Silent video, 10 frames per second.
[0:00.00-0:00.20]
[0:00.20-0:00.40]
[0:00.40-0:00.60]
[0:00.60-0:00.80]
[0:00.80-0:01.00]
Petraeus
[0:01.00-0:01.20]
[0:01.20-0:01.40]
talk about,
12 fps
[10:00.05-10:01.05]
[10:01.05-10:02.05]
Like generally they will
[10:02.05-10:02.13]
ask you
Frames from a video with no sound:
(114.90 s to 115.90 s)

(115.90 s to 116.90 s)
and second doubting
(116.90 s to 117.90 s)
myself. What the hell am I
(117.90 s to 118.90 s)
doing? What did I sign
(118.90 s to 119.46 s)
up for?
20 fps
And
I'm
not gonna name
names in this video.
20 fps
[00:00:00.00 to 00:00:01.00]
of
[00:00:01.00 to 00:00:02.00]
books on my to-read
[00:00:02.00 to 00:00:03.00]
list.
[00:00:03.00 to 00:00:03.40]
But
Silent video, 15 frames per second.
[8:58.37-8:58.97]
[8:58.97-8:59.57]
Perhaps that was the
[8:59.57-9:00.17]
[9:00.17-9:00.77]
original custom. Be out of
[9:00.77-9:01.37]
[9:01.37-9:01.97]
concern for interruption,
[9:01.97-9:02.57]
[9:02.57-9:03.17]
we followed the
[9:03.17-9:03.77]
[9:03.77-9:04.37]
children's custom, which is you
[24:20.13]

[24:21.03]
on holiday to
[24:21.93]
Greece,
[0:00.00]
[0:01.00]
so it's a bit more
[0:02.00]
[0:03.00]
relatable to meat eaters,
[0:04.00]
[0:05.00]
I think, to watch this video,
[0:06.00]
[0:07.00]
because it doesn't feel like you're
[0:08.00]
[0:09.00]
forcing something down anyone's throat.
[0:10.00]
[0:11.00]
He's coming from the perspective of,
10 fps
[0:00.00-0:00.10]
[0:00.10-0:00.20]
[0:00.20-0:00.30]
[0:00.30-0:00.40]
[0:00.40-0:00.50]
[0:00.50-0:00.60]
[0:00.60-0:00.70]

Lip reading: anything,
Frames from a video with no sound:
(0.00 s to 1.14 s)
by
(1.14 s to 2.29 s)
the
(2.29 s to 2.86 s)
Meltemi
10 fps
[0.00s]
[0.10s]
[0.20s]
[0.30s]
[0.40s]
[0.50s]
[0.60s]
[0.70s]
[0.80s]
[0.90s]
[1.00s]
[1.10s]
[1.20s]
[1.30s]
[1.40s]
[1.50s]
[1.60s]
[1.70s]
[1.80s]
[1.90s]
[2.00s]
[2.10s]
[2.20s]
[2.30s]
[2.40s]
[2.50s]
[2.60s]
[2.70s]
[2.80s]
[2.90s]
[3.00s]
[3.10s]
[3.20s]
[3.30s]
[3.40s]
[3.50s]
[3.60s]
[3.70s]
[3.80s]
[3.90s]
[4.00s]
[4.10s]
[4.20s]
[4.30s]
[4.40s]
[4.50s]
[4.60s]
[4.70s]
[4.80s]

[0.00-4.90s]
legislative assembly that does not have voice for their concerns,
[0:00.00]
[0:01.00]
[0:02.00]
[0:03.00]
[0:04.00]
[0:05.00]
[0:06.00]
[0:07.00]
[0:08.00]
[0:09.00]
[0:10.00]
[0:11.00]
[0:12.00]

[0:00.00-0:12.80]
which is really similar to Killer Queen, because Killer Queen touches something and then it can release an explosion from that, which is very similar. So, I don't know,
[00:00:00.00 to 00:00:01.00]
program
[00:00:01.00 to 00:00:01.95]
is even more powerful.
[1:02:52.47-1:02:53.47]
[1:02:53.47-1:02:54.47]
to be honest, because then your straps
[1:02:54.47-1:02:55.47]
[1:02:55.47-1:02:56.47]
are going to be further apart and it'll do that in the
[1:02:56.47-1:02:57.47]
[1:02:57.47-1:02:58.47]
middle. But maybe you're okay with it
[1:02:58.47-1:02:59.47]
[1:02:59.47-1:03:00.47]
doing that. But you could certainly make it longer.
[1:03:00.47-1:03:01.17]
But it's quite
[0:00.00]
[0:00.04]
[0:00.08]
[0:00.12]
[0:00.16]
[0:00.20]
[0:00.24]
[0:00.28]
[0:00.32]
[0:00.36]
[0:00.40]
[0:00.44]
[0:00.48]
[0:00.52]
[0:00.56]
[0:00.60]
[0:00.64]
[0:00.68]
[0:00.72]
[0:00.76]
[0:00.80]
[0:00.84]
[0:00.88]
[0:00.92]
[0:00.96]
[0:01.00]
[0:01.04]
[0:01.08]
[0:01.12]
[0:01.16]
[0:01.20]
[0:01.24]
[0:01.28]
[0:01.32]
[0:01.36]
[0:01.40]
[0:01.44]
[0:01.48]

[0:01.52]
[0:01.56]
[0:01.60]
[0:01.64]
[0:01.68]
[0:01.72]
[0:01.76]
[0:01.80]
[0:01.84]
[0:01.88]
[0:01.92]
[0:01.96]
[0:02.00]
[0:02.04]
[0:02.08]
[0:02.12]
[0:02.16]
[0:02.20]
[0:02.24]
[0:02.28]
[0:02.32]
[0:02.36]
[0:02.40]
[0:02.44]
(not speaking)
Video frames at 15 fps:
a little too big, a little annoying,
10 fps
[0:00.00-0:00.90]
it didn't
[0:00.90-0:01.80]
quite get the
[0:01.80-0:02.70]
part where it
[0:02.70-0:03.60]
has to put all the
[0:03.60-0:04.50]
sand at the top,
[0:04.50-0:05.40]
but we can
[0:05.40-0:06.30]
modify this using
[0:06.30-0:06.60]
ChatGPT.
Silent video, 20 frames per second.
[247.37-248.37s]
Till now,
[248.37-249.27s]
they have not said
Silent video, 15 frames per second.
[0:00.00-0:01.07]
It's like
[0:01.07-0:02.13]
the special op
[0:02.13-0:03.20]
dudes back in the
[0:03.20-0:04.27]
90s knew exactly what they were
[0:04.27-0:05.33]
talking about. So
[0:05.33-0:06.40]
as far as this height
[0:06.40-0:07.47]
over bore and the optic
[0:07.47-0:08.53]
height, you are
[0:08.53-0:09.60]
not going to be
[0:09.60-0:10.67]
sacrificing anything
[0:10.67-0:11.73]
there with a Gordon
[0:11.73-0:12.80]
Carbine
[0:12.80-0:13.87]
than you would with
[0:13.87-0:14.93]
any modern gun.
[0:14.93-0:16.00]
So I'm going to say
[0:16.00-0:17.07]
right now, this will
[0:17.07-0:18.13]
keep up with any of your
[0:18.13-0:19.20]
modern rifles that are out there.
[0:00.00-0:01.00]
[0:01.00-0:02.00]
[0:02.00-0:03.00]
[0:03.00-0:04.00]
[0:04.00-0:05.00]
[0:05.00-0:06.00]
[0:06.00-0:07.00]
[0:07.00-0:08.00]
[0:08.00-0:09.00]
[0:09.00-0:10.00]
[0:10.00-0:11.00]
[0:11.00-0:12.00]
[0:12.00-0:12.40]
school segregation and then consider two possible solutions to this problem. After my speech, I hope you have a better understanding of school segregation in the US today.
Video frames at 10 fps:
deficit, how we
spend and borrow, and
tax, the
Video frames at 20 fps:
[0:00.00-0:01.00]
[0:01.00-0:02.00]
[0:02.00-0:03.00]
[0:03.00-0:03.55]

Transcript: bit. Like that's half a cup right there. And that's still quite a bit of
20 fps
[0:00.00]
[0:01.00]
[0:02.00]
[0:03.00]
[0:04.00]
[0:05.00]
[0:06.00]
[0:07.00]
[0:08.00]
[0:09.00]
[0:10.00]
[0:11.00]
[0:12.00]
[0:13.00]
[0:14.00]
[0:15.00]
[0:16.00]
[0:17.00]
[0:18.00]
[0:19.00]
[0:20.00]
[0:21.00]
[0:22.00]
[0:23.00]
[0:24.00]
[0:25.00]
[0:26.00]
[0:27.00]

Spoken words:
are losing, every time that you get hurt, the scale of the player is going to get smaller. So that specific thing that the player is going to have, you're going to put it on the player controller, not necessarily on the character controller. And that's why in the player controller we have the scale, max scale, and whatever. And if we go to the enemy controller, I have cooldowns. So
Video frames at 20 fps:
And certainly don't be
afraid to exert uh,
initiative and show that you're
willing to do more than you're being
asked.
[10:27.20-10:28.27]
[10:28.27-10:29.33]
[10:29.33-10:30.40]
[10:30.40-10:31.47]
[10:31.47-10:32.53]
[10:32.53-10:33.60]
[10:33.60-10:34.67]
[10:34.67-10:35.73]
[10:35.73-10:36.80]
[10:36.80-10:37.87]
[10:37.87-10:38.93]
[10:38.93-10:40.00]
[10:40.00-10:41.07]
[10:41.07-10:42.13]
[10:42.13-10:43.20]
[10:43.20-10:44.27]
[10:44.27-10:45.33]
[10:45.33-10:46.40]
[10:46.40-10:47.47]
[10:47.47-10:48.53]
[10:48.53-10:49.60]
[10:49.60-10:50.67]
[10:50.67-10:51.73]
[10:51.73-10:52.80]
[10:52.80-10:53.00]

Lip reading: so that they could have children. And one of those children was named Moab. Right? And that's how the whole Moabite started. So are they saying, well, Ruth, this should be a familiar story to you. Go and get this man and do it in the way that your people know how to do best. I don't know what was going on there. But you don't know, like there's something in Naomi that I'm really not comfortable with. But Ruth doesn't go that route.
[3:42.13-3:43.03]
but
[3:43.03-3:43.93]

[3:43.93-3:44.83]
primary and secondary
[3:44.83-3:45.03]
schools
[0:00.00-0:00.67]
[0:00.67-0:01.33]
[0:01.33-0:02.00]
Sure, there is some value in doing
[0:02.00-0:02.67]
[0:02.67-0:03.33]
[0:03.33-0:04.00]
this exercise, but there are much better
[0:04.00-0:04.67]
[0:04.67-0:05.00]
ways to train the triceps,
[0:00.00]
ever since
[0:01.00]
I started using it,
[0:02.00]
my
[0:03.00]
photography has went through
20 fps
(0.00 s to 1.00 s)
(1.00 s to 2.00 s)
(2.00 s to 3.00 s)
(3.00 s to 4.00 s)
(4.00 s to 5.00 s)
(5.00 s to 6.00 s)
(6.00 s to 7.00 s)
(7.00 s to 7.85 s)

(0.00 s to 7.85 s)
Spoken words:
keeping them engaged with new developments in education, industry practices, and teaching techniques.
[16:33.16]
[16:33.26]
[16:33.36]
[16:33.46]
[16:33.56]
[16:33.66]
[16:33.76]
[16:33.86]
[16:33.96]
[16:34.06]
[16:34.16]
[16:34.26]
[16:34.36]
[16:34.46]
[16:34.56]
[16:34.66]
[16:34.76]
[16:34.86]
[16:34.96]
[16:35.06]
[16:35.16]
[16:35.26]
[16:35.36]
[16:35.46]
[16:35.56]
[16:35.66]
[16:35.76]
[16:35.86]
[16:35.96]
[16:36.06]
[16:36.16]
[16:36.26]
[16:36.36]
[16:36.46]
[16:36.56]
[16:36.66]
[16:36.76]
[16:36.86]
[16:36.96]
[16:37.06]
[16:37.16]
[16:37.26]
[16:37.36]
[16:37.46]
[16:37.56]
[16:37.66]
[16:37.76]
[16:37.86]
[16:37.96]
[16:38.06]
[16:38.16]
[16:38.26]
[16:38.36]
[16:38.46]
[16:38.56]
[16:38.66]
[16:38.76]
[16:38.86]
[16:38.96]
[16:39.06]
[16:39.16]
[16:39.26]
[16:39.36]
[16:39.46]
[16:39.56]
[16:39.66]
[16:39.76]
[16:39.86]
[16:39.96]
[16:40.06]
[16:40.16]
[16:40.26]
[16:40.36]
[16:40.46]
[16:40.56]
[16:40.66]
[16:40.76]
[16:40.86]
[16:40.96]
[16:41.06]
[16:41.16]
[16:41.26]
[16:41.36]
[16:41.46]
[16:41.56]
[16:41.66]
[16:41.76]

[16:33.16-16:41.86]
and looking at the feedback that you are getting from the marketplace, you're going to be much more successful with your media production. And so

******

- [Activity]
Return a copy of each line of the material that holds the word "Silent".

- [Response]
Silent video, 10 frames per second.
Silent video, 15 frames per second.
Silent video, 20 frames per second.
Silent video, 15 frames per second.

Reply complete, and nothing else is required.